» **DIRECTIONS**
From the records below, find each line with the string "fillers" and copy it.

AVAILABLE DATA START

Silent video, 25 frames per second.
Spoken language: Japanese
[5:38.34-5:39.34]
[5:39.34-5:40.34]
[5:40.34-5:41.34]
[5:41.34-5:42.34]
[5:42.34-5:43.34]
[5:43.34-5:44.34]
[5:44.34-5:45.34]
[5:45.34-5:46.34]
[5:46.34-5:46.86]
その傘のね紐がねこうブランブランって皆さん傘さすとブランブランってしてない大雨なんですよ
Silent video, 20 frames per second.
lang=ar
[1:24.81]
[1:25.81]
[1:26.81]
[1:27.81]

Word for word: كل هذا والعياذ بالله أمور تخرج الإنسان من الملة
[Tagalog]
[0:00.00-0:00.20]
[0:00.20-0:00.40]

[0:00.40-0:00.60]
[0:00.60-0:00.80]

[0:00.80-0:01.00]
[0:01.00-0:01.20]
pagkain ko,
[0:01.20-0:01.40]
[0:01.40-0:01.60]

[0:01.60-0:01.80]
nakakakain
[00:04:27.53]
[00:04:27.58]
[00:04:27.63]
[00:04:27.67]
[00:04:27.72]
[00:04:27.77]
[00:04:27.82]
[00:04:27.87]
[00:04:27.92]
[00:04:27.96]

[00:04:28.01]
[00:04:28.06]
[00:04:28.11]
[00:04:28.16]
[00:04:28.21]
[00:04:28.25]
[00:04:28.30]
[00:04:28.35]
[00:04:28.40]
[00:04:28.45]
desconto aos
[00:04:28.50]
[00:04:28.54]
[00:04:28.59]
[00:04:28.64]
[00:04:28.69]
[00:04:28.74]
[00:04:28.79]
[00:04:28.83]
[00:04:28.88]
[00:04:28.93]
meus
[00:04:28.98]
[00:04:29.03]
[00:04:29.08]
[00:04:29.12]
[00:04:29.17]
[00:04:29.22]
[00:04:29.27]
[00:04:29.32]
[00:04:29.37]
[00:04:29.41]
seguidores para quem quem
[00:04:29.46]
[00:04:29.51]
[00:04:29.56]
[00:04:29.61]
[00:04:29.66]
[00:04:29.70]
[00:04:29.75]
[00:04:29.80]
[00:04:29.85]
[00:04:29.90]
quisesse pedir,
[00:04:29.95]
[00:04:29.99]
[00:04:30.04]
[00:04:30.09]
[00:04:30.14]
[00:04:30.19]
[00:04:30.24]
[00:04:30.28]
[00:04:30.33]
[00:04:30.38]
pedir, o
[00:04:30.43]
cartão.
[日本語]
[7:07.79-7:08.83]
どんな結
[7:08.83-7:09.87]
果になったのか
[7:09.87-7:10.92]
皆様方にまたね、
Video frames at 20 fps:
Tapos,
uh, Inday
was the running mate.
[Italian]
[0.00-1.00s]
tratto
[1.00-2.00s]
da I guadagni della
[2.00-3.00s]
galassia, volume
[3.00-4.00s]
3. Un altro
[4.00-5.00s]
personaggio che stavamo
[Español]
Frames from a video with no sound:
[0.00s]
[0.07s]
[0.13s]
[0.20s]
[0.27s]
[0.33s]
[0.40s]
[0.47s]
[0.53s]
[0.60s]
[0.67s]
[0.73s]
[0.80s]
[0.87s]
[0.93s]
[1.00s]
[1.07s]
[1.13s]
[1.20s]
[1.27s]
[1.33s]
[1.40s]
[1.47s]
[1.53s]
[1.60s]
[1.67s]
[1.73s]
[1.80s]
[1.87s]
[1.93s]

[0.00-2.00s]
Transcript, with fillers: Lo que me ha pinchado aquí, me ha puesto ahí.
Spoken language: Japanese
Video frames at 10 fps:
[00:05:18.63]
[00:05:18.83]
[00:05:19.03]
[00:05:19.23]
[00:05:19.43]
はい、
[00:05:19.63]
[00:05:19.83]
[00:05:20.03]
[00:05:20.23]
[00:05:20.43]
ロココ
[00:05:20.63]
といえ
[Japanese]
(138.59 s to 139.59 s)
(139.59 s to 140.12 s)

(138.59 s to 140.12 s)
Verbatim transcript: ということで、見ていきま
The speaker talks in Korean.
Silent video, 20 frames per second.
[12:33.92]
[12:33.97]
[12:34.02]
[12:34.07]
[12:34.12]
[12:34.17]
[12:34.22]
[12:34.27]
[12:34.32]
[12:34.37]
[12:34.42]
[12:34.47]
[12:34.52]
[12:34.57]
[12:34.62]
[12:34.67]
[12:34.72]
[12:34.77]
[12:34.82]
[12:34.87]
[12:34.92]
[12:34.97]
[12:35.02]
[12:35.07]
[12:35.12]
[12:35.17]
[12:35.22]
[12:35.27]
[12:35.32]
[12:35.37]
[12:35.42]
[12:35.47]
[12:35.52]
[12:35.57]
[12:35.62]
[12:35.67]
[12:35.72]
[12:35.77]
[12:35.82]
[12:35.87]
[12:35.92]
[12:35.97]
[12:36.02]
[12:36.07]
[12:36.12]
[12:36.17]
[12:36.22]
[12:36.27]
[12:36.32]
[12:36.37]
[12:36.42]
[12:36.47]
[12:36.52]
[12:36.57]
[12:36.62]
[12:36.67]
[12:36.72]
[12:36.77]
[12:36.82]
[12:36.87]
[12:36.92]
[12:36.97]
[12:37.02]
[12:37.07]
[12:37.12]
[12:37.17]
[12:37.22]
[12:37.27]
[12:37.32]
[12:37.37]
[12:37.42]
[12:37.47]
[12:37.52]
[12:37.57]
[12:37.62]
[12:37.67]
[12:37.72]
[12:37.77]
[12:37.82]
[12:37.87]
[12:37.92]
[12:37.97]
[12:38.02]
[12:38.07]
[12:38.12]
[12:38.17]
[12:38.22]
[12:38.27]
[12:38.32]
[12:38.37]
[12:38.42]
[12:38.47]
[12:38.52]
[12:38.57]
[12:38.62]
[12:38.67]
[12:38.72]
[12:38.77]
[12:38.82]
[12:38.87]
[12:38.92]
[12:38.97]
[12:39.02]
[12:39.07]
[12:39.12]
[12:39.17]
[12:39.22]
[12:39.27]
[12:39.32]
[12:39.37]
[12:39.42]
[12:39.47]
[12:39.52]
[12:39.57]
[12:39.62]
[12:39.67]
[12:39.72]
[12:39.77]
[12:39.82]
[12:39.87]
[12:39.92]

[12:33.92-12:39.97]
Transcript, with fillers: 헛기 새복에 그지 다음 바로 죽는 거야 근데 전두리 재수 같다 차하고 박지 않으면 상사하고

AVAILABLE DATA END

» **EXERCISE RESULT**
Transcript, with fillers: Lo que me ha pinchado aquí, me ha puesto ahí.
Transcript, with fillers: 헛기 새복에 그지 다음 바로 죽는 거야 근데 전두리 재수 같다 차하고 박지 않으면 상사하고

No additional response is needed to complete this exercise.